Top of Data extract
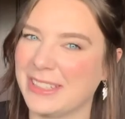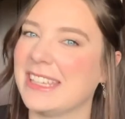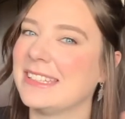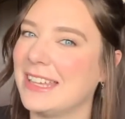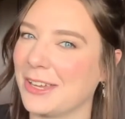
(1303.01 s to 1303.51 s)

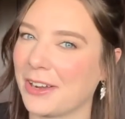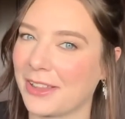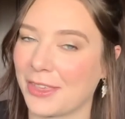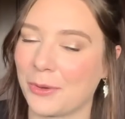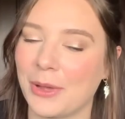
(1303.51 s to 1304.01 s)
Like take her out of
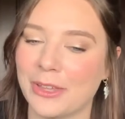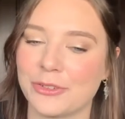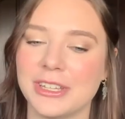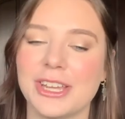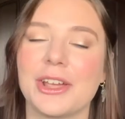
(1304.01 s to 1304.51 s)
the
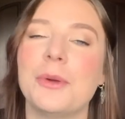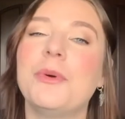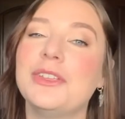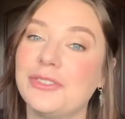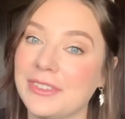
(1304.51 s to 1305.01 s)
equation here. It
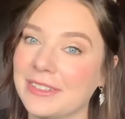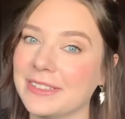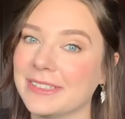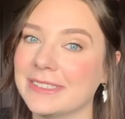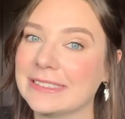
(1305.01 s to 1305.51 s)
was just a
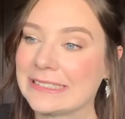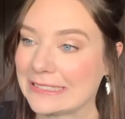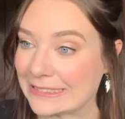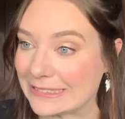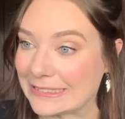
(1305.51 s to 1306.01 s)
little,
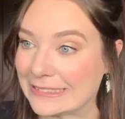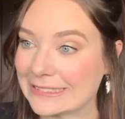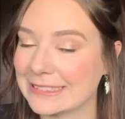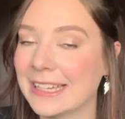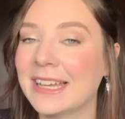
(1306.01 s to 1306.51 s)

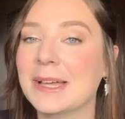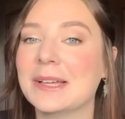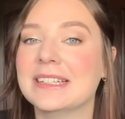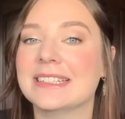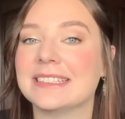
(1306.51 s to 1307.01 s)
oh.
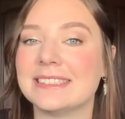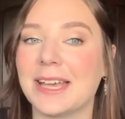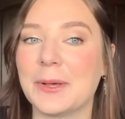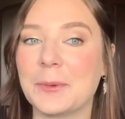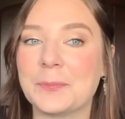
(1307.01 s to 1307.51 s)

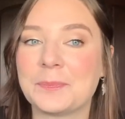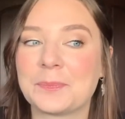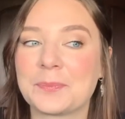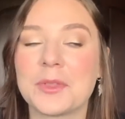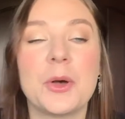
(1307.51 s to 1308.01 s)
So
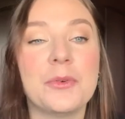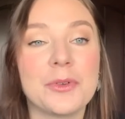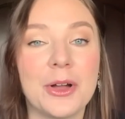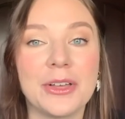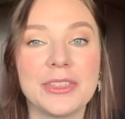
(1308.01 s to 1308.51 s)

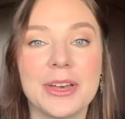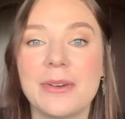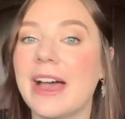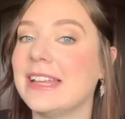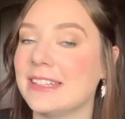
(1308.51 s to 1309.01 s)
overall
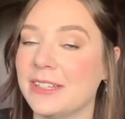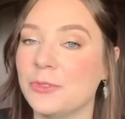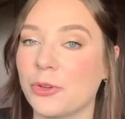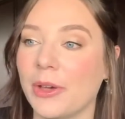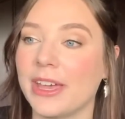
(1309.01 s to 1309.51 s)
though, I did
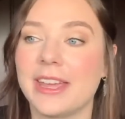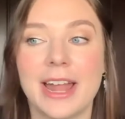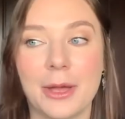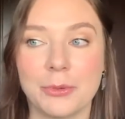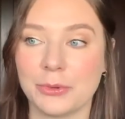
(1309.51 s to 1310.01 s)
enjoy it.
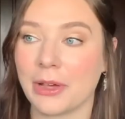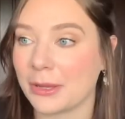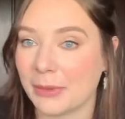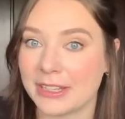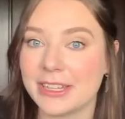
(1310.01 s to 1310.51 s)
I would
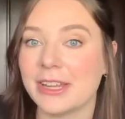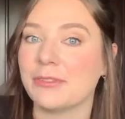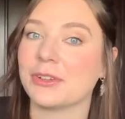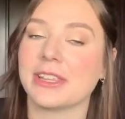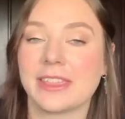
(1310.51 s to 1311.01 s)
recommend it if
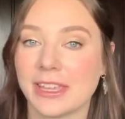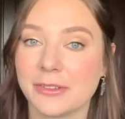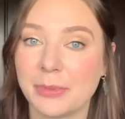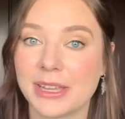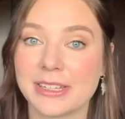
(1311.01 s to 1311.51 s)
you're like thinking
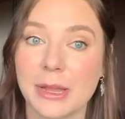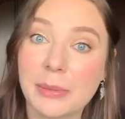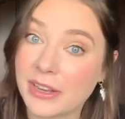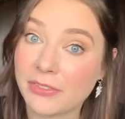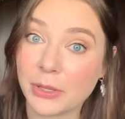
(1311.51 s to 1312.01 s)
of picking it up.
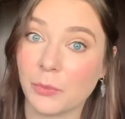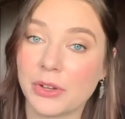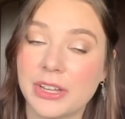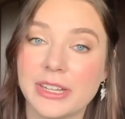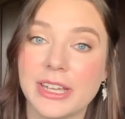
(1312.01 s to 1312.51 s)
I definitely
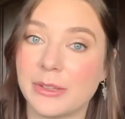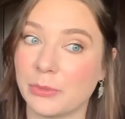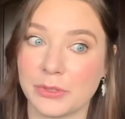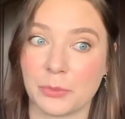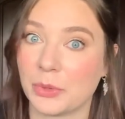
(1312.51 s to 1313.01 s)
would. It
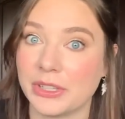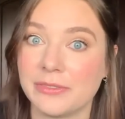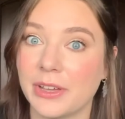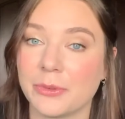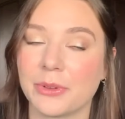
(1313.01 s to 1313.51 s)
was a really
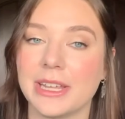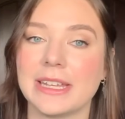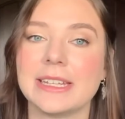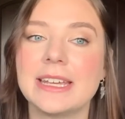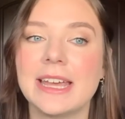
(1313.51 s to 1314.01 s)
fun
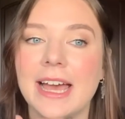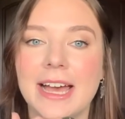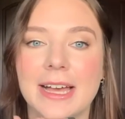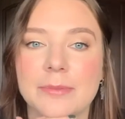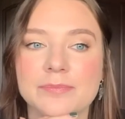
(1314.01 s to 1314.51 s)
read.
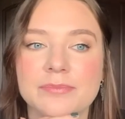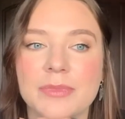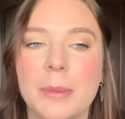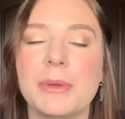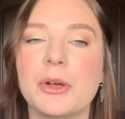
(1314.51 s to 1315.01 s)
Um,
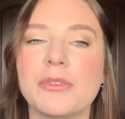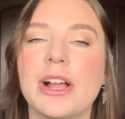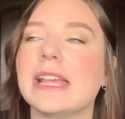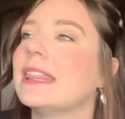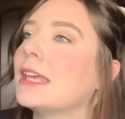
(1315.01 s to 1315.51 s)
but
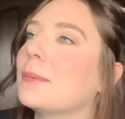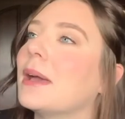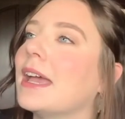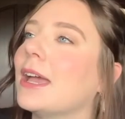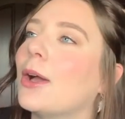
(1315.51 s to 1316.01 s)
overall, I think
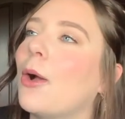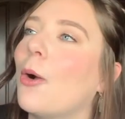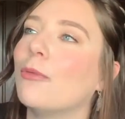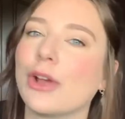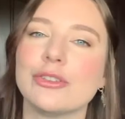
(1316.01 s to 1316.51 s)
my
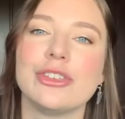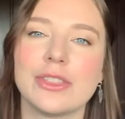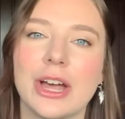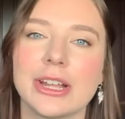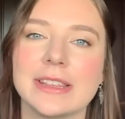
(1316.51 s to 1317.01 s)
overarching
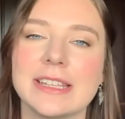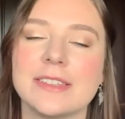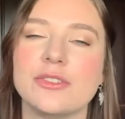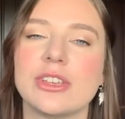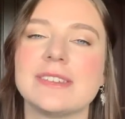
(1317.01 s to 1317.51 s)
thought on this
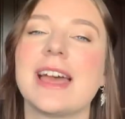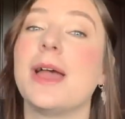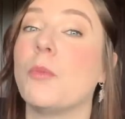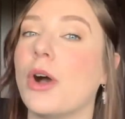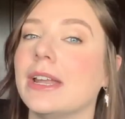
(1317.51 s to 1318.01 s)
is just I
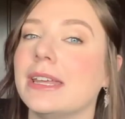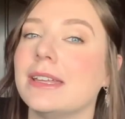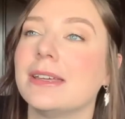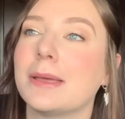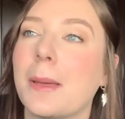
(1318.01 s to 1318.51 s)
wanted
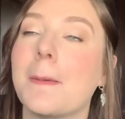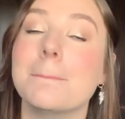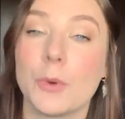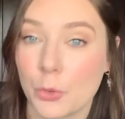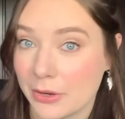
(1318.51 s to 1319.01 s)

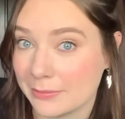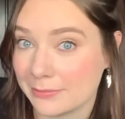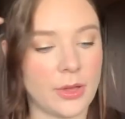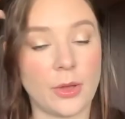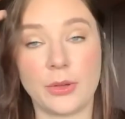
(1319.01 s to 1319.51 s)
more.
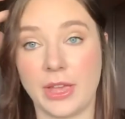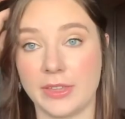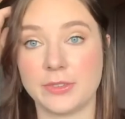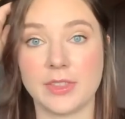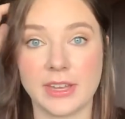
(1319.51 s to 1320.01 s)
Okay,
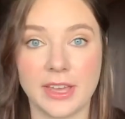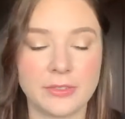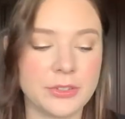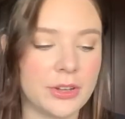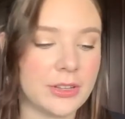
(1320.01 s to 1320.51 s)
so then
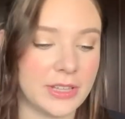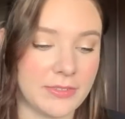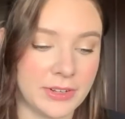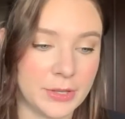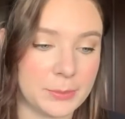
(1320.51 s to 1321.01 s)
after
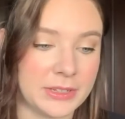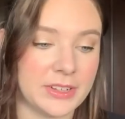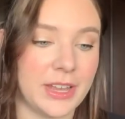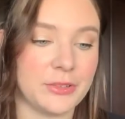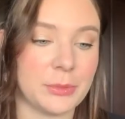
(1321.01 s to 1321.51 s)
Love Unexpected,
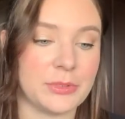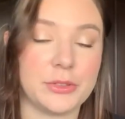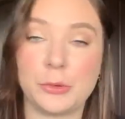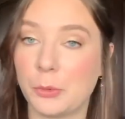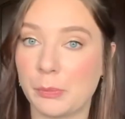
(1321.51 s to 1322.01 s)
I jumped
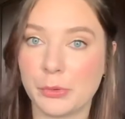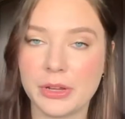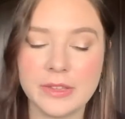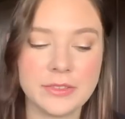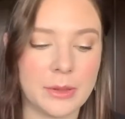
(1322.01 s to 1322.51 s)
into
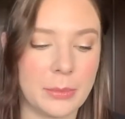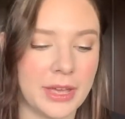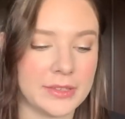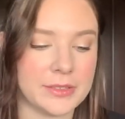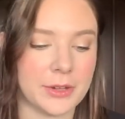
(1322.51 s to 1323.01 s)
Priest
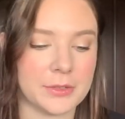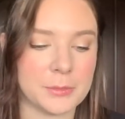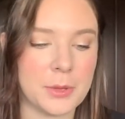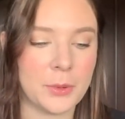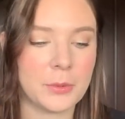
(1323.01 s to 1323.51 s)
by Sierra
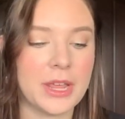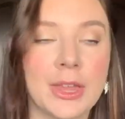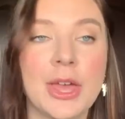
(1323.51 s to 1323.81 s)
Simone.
Bottom of Data extract
Top of Data extract
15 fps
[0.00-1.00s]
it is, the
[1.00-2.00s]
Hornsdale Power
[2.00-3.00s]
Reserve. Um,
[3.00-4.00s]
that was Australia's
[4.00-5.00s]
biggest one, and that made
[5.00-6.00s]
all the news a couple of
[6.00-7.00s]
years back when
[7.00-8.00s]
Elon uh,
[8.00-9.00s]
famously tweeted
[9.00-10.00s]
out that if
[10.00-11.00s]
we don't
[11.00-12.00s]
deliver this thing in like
Bottom of Data extract
Pictures aside, print exactly the lines above starting with the one containing "(1303.01 s to 1303.51 s)" and going on through the one containing "(1307.01 s to 1307.51 s)".

(1303.01 s to 1303.51 s)

(1303.51 s to 1304.01 s)
Like take her out of
(1304.01 s to 1304.51 s)
the
(1304.51 s to 1305.01 s)
equation here. It
(1305.01 s to 1305.51 s)
was just a
(1305.51 s to 1306.01 s)
little,
(1306.01 s to 1306.51 s)

(1306.51 s to 1307.01 s)
oh.
(1307.01 s to 1307.51 s)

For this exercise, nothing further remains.